Anda mungkin bertanya-tanya apa kelebihannya? Donat Kampung Utami (DKU) bukan sembarang donat. Meski dibandrol hanya Rp 500,- tapi soal rasa, kue ini tak kalah dibanding donat-donat yang dijual di mal. “Biasanya, kue donat harga Rp 500 an, rasanya ya seperti itu. Tapi saya ingin menunjukkan bahwa meski hanya Rp 500, orang sudah bisa menikmati donat yang enak,”kata wanita jebolan Sarjana Fakultas Ilmu Administrasi Universitas Brawijaya itu.
Dan di tangan wanita yang akrab dipanggil Utami ini, donat 500 an tersebut semakin beda, dengan cara promosinya melalui fasilitas blog.
Tak heran bila dalam waktu singkat, DKU dikenal luas. Order pun mengalir deras. Sering kali Utami merasa kewalahan untuk memenuhi pemesanan.
Bukan hal mudah untuk membesarkan nama DKU hingga terkenal seperti sekarang. Tak beda dengan pengusaha sukses pada umumnya, dia juga menempuh jalan penuh liku agar produknya bisa diterima pasar. Di awal-awal usahanya, hampir setiap hari, antara yang terjual dan sisanya, selalu lebih banyak sisa. "Padahal, menurut saya, donat buatan saya murah, enak, dan bersih. Saya juga heran, kok, enggak laku." Di tengah kebingungan, muncul ide segar. Bersamaan dengan ditemukannya nama yang pas, Donut Kampoeng Utami, produknya dikemas secara menarik, diberi label yang berisi alamat lengkap dengan nomor telepon plus layanan SMS. "Label, kan, ibarat kartu nama. Dari 100 buah donat yang terjual, logikanya, 100 orang jadi tahu nama dan alamat tempat tinggal saya."
benar saja. Telepon di rumahnya terus berdering. Sebagian memesan, lainnya sekadar tanya harga. "Bagi saya, tak masalah. Yang penting, orang sudah kenal DKU," kata Utami yang sejak itu banyak komunitas ibu-ibu pengajian di Jombang memilih donat bikinannya sebagai suguhan.

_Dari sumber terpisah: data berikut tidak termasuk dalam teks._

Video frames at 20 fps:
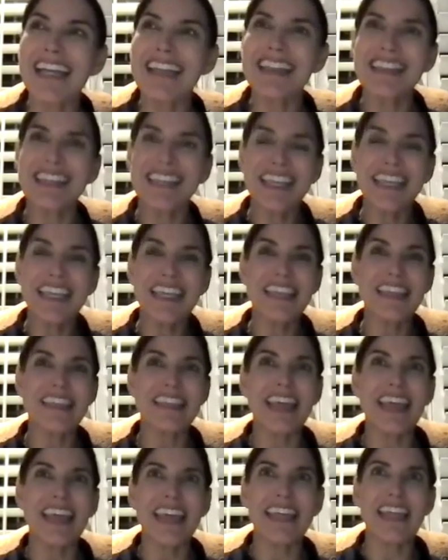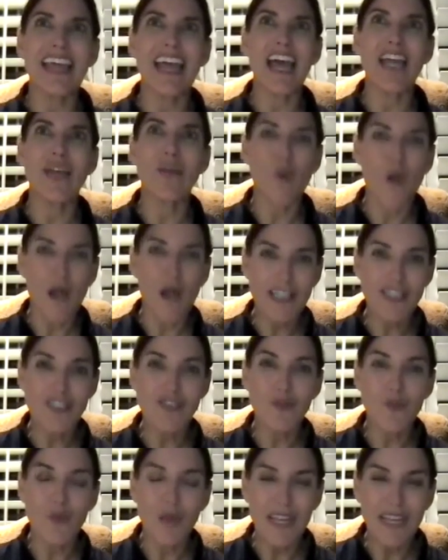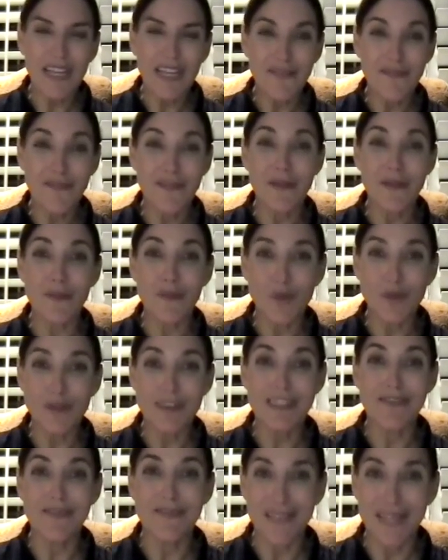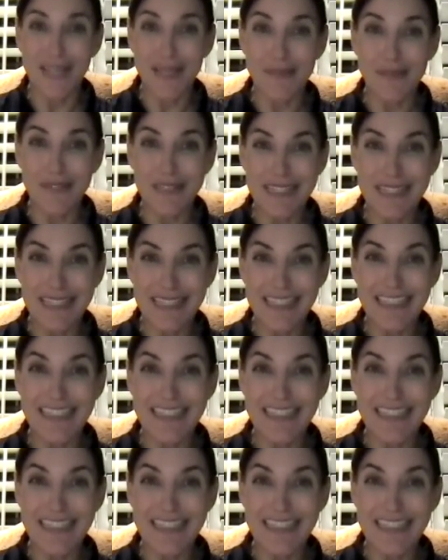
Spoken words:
think that I walked away from multifamily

Tak puas di situ, Utami terus melakukan inovasi-inovasi baru untuk produknya. Butuh waktu delapan tahun bagi wanita berkerudung ini untuk bisa menghasilkan empat resep donat, kelas standar, (Rp 500-an), medium (DKU), premium dan platinum. Khusus untuk premium dan platinum dia membuka kesempatan bagi pihak lain untuk bekerja sama dengan sistem franchise.
Dijual di Malaysia

Meski di kota-kota lain di tanah air donat Utami masih sulit dijumpai bukan berarti peminatnya hanya berkisar di kota Jombang. Buktinya, donat Utami malah sudah dijumpai di Malaysia. Investor dari mancanegara itu meminta Utami untuk terbang ke negerinya, agar memberikan pelatihan sekaligus mengenalkan resep buatannya. “Sekarang di Malaysia, sudah ada lima gerai mewah yang menjual donat saya, dengan nilai investasi miliaran rupiah,”ungkap wanita yang mendapat royalty dari hasil penjualan produknya untuk jangka waktu selamanya.

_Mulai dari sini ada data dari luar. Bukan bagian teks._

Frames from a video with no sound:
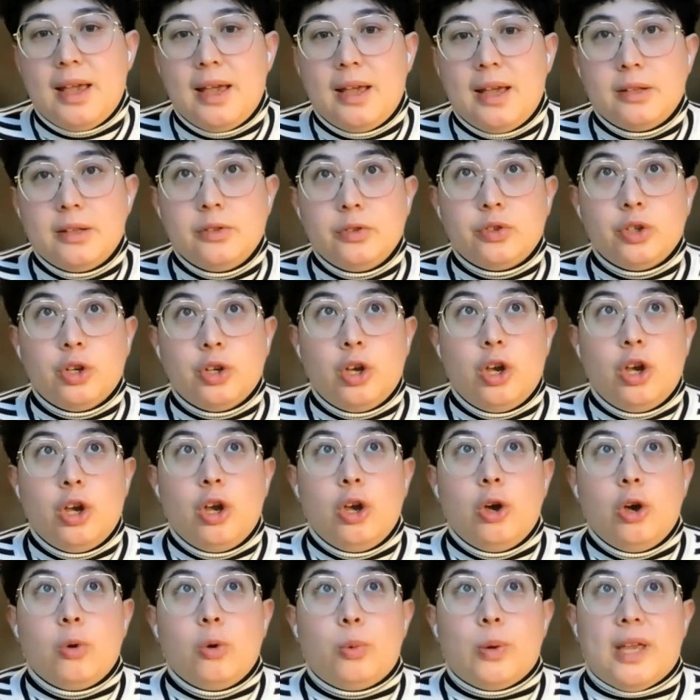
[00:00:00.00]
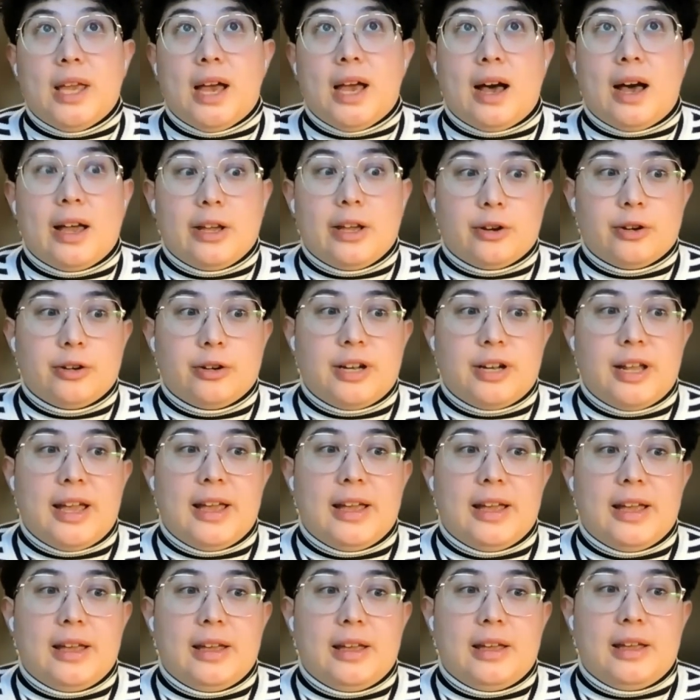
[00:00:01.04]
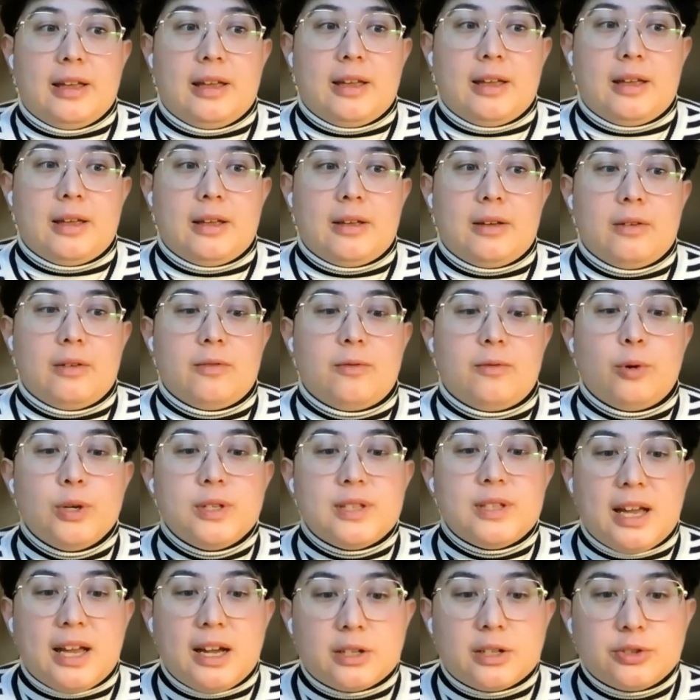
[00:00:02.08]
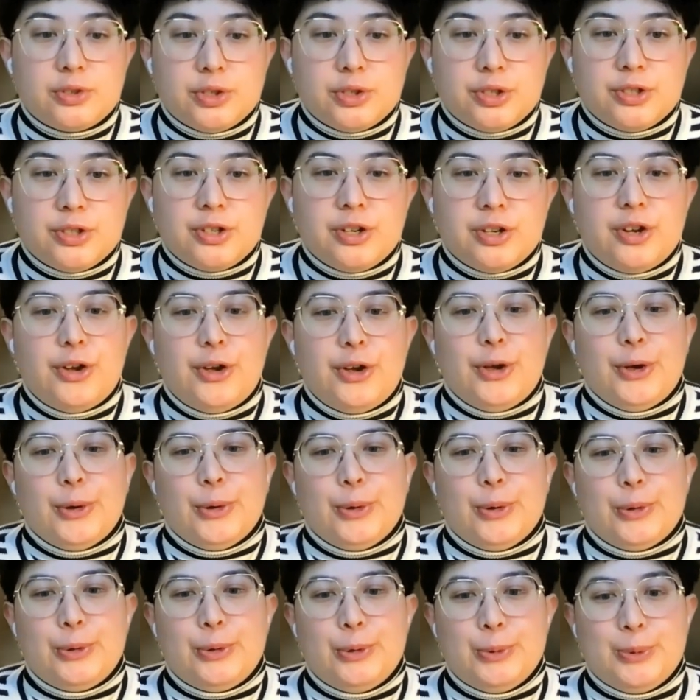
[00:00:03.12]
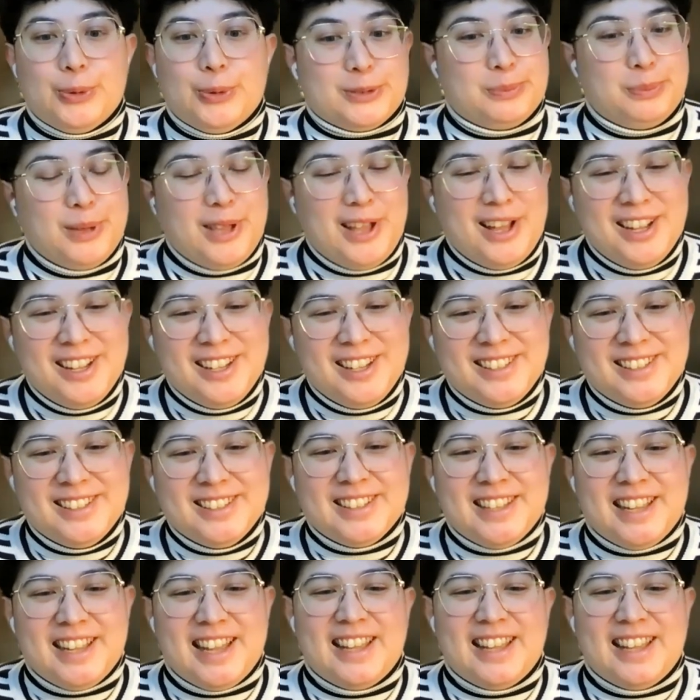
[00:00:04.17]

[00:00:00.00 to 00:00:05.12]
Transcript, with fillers: and we hired a voice actor who was blind.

Sebetulnya, ada dua investor  lain yang berminat membuka gerai serupa, yakni dari Arab Saudi dan Brunei. Tapi permintaan itu dengan berat hati tidak bisa dipenuhi. “Soalnya mereka meminta saya agar stay di sana, ya saya jelas nggak bisa,” ucap wanita yang mengaku mengawali bisnis ini dengan modal hanya Rp 100 ribu itu.
Bukan itu saja yang membanggakan dirinya. Dilihat dari persaingan, donat Utami di Malaysia bisa dikatakan sudah sekelas dengan donat papan atas lain seperti JCo dan Big Apple. Bagaimana dengan persaingan di dalam negeri sendiri? Bukankah donat Utami boleh dikatakan bermain ‘sendiri’ di kelasnya? “Saya sebetulnya lebih suka kalau ada banyak pesaing. Jadi kita malah bisa mengukur kemampuan kita sampai dimana,” kata wanita kelahiran Malang, 8 September 1973 ini.

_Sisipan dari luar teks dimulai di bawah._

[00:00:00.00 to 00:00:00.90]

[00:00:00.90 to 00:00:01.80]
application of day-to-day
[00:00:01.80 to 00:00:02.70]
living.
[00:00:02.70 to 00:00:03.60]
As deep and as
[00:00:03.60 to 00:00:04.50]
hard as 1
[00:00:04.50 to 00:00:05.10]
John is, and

Hanya, jujur dia mengharapkan bahwa karya donatnya itu mendapat respon positif dari investor lolal. “Karena pada dasarnya tujuan utama saya membesarkan donat  ini bukan semata-mata cari untung, tapi untuk  memberi kebanggaan pada Indonesia bahwa ada juga lho anak bangsanya yang bisa melahirkan donat kelas dunia,” kata Utami yang mengaku omzetnya per bulan mencapai Rp 40 juta.
Menurut Utami, sebenarnya dia tidak akan menyerahkan formula donat tersebut kepada pengusaha asing andai saja ada investor lokal yang berminat mengembangkannya. Utami merasa, pengusaha Indonesia sepertinya justru lebih tertarik membeli karya dari orang asing ketimbang karya bangsanya sendiri. "Orang kita lebih senang membeli franchise yang berasal dari luar negeri. Padahal, orang kita bisa, kok, membuat donat selezat buatan luar negeri. Nyatanya, karya saya sekarang sejajar dengan buatan luar negeri," ujarpenghobi  masak ini.
Kecintaan Utami pada dunia kuliner tidak bisa lepas dari peran sang Ibu. Maklumlah, memang sosok sang bundalah yang banyak mengajarkan sekaligus mendorong Utami hingga akhirnya dia tak bisa  lepas dari dunia tata boga.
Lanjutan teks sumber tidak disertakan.